顾夜白说,这个地方叫安乐村,石大叔没有跟随他们来这儿,而是住在附近小路边的一个驿馆。
石大叔来看过她几次,但都是在她昏迷不醒的时候,四天前,他来安乐村和他们辞行,给她留了二两银子,没说自己要去哪儿,只说以后不能再来看望她了。
逍太夫的家很大,分为几间相连的屋子,里面放着的大多是草药,他一个人独居在海边,安乐村的村民住在离他两公里远的那个山头后面,经常有人过来向他讨药。

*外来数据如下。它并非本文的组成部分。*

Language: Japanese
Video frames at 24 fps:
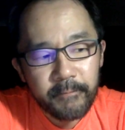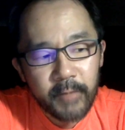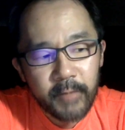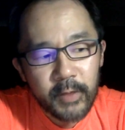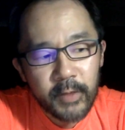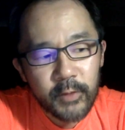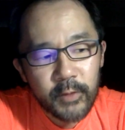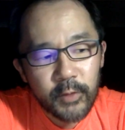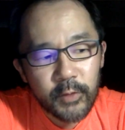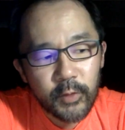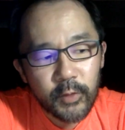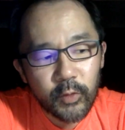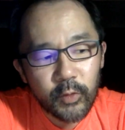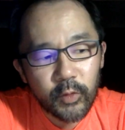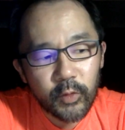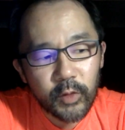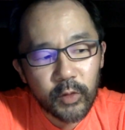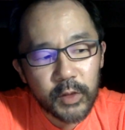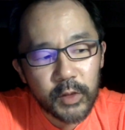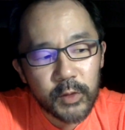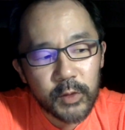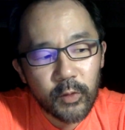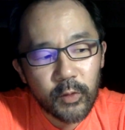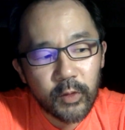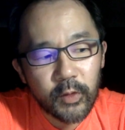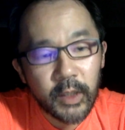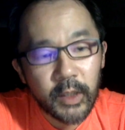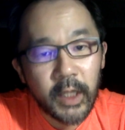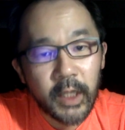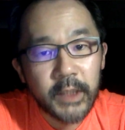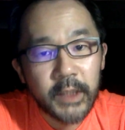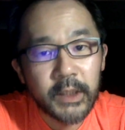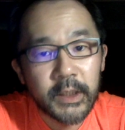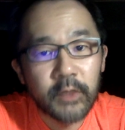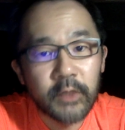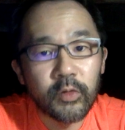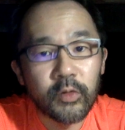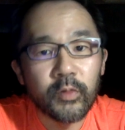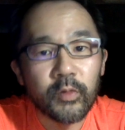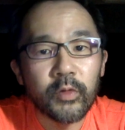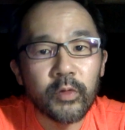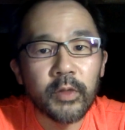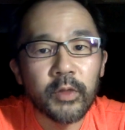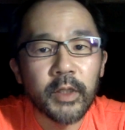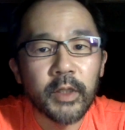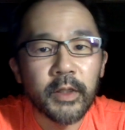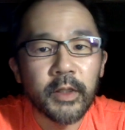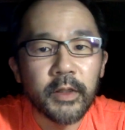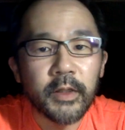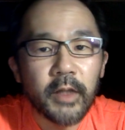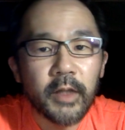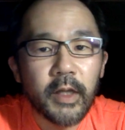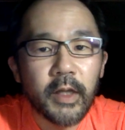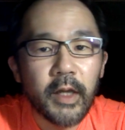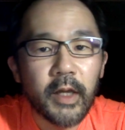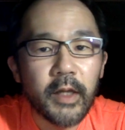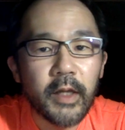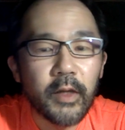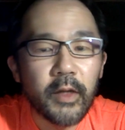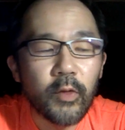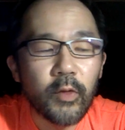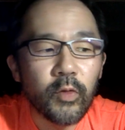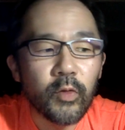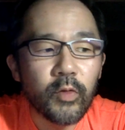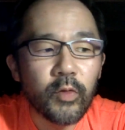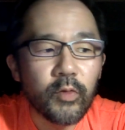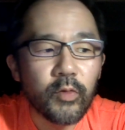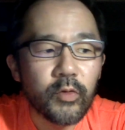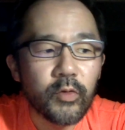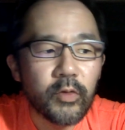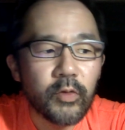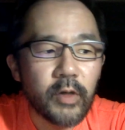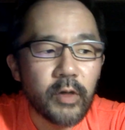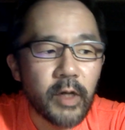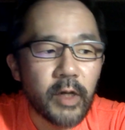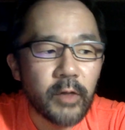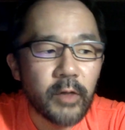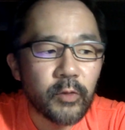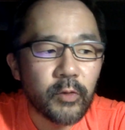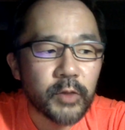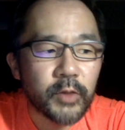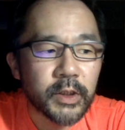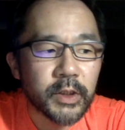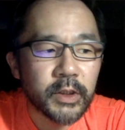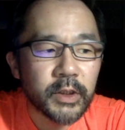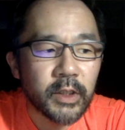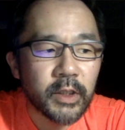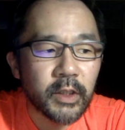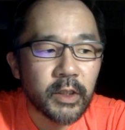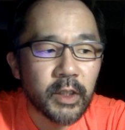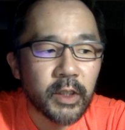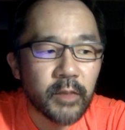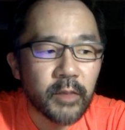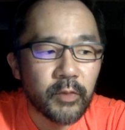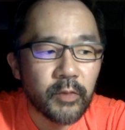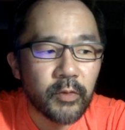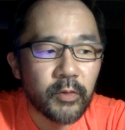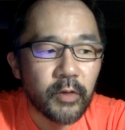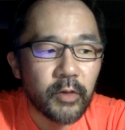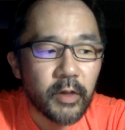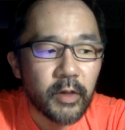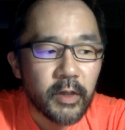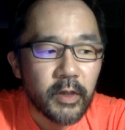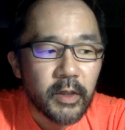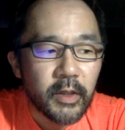そういうことってすごい大事だと思っていて、で、この僕ぐらいの年になっても、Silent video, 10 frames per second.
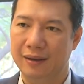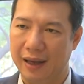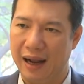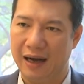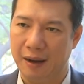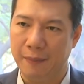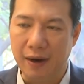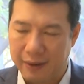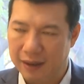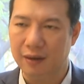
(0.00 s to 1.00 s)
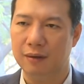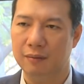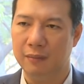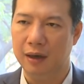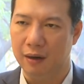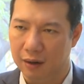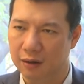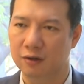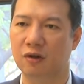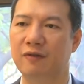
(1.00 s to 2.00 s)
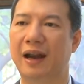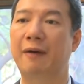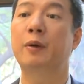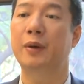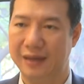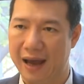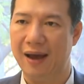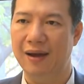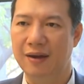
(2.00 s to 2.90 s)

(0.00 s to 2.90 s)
Thái Lan đang bất lợi nhất, bất lợi hơn so với Việt Nam và Indonesia.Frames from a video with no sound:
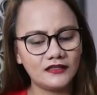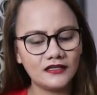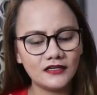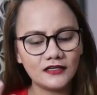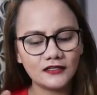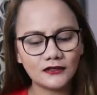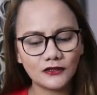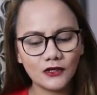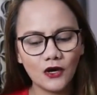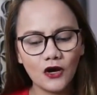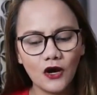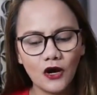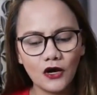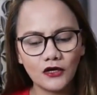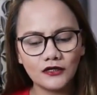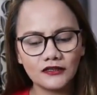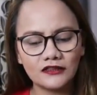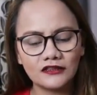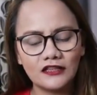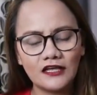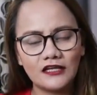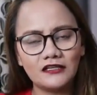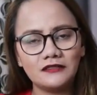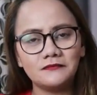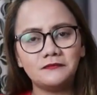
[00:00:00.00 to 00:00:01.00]
dito ang
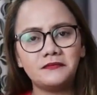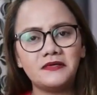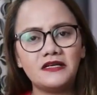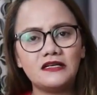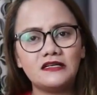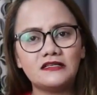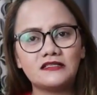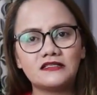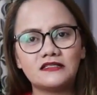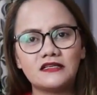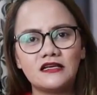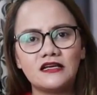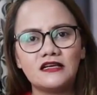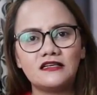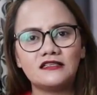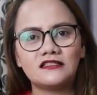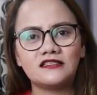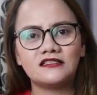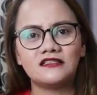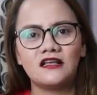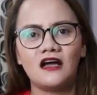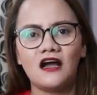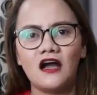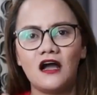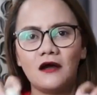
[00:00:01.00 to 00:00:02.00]
10
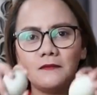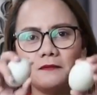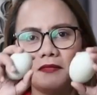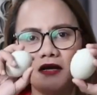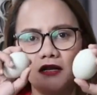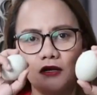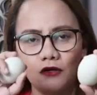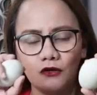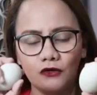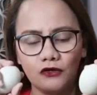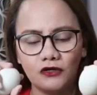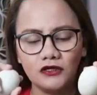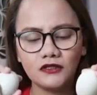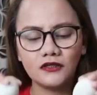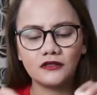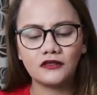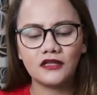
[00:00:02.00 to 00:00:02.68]
pieces na balot.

逍太夫是个隐姓埋名的高人,医术卓绝,经他救治,顾夜白腰上的伤早就好了。
他乐于助人,名声在外,可脾气有些鬼怪,附近村子和镇子来求医的人络绎不绝,但他不想救的人,出太大的价钱,哀求多少次他都不会出手。若是哪天不舒服了,想歇息的时候也不会救任何人,只送一点药打发。
这个地方,靠近江陵一带,离京城足有半个多月的路程。
顾夜白有愧于她,觉得是因为他的事情才害她中了剧毒,沦落至此,迟迟不愿意离开。
她劝说不了,只好任由他了。
“裴娘子,你放心,逍太夫说了,你现在只是暂时被残余的毒性抑制,麻痹了身子,调养一段时间就能开始走动了。”
顾夜白看她闷闷不乐的,以为是因为身子的事情,再次出声安抚着。
这些话,她已经听了不下百遍了,顾夜白从早到晚都在重复,生怕她多心似的。